▶ YOUR INSTRUCTIONS
A single number is required: the count of lines in the records below that contain the word "frames".

*** Block opens ***

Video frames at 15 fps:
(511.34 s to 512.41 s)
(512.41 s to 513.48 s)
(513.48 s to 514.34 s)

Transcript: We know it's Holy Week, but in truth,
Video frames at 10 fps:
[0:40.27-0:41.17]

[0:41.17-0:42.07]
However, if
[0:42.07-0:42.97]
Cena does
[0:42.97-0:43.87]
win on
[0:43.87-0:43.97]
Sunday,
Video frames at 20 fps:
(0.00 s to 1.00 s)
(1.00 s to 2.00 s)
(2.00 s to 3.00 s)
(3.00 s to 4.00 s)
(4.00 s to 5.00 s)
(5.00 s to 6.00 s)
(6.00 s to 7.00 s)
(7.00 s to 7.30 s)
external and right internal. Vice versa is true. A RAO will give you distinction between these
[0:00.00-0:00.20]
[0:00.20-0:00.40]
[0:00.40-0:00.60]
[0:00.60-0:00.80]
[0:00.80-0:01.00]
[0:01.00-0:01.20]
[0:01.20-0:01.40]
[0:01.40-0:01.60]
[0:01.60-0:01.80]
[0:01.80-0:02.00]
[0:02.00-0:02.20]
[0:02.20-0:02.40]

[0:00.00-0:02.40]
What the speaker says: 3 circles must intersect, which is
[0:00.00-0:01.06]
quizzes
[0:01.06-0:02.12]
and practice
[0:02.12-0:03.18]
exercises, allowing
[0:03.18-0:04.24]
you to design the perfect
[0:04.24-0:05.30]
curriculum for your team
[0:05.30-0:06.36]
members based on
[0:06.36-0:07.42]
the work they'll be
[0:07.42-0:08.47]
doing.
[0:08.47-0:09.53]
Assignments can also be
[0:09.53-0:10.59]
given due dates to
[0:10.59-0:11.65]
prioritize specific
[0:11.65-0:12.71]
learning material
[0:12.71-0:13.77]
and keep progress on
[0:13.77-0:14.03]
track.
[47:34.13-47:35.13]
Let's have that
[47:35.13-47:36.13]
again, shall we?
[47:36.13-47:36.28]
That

*** Block closes ***

▶ RESPONSE
3